Reputation: 31
I just installed Biopython and wanted to try out its features and so I started to go through the tutorial.
However, when I reached the chapter about obtaining information from Entrez, I encountered a problem.
The example in the tutorial is simple:
from Bio import Entrez
Entrez.email = "[email protected]"
handle = Entrez.einfo(db="pubmed")
record = Entrez.read(handle)
This works fine. But as soon as I want to parse a different database than pubmed I get following error:
Bio.Entrez.Parser.ValidationError: Failed to find tag 'Build' in the DTD. To skip all tags that are not represented in the DTD, please call Bio.Entrez.read or Bio.Entrez.parse with validate=False.
Trying the validate=False option also doesn't work, because this raises a Bio.Entrez.Parser.NotXMLError.
Can someone tell me what I did wrong and how can solve this issue?
Upvotes: 3
Views: 1018
Reputation: 1000
In order to get round this problem simply alter your call to Entrez.read()
to include a validate parameter, like so:
record = Entrez.read(handle,validate=False)
The other answer to this question is right.
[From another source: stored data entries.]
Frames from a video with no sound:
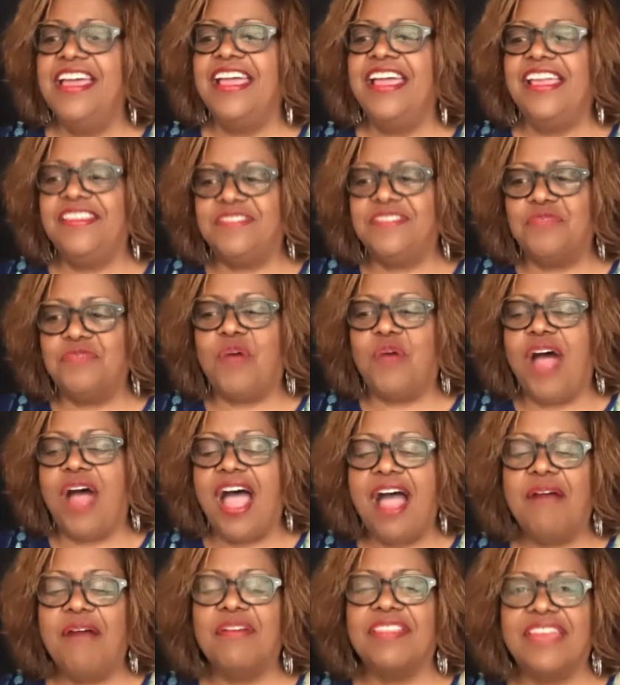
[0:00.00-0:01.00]
He said, well,
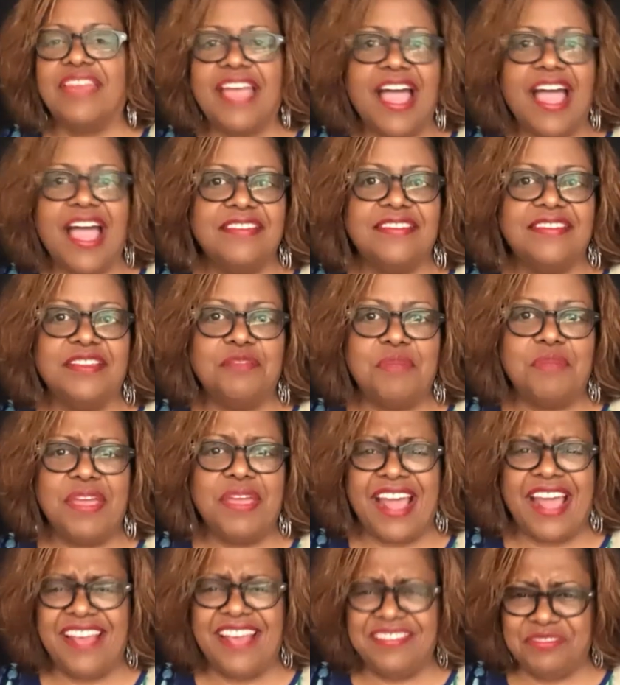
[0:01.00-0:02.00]
how are the guys in the
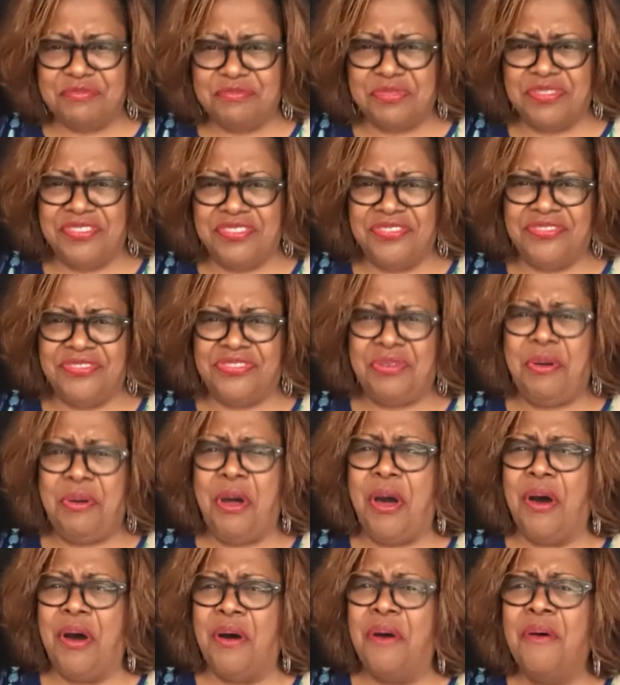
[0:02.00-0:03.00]
band? I said, well, they're so
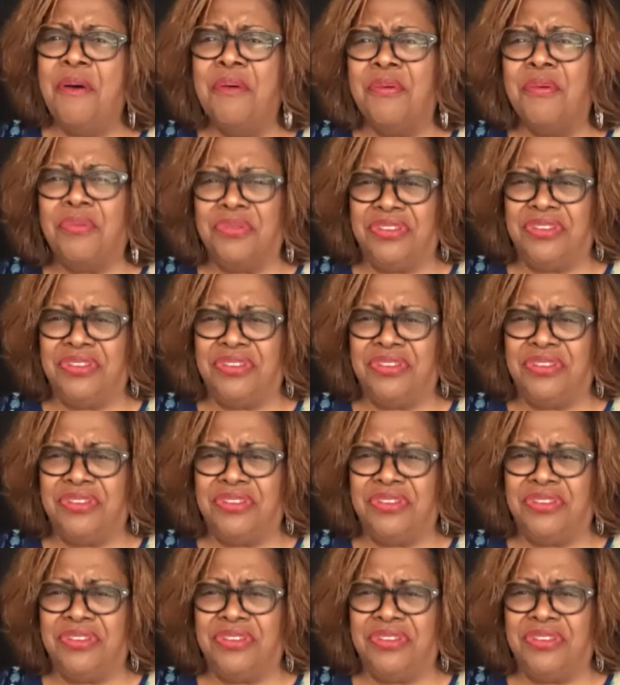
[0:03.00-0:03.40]
old.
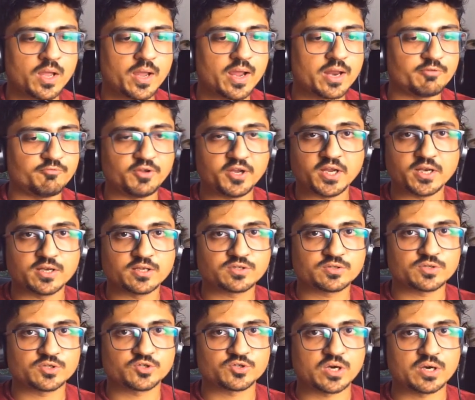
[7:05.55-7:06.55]
and we can
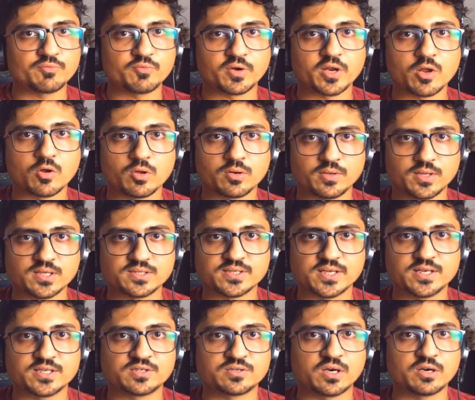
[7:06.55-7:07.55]
just start working on this
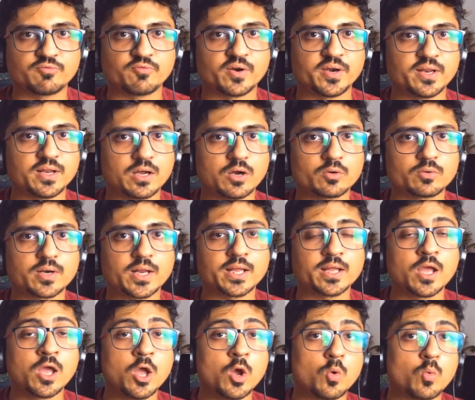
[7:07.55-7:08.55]
and start finding out
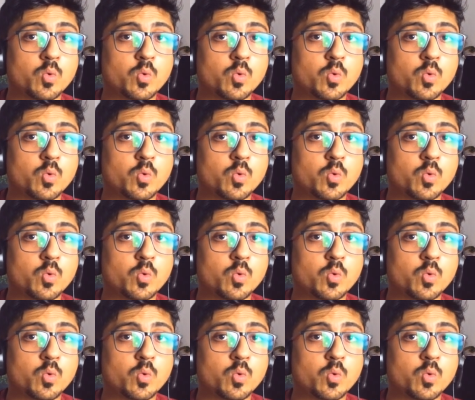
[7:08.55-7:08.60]
like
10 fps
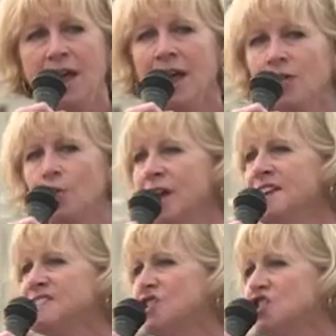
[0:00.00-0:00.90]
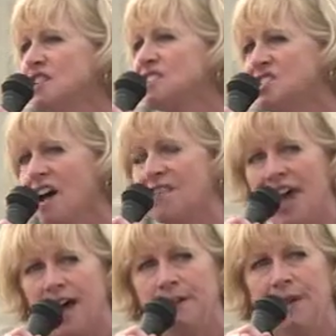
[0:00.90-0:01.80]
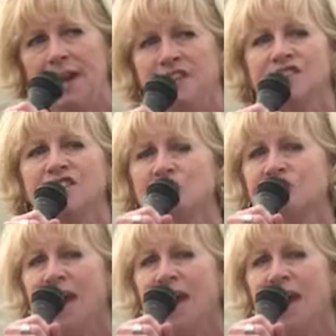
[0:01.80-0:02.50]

And the reason she's done that is that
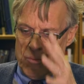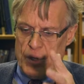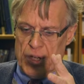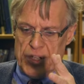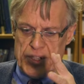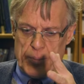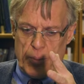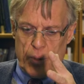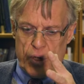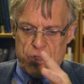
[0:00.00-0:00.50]

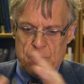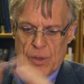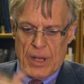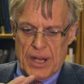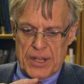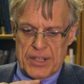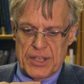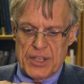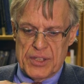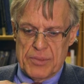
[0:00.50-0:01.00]
word
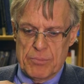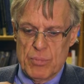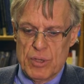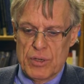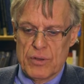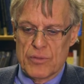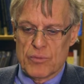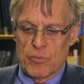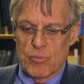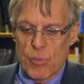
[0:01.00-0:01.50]
spirituality has
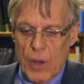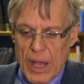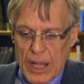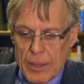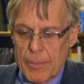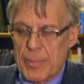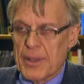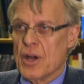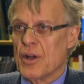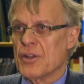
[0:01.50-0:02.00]
moved
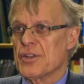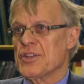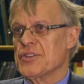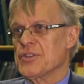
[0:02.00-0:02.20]
well beyond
It's a falt in Biopython parser. Hopefully they'll update soon.
Upvotes: 3
Reputation: 2040
THIS IS NOT REALLY A VALID SOLUTION, BUT SHOWS WHAT THE PROBLEM IS. I think it's probably a biopython (Entrez.Parse) bug, so I'll get in contact with them and see what they think.
So a bit of hacking at Biopython shows the problem is because of a 'build' tag name.
If we do this manually, the first few lines of the pubmed
XML request look like this
<eInfoResult>
<DbInfo>
<DbName>pubmed</DbName>
<MenuName>PubMed</MenuName>
<Description>PubMed bibliographic record</Description>
<Count>22224084</Count>
<LastUpdate>2012/10/30 03:30</LastUpdate>
....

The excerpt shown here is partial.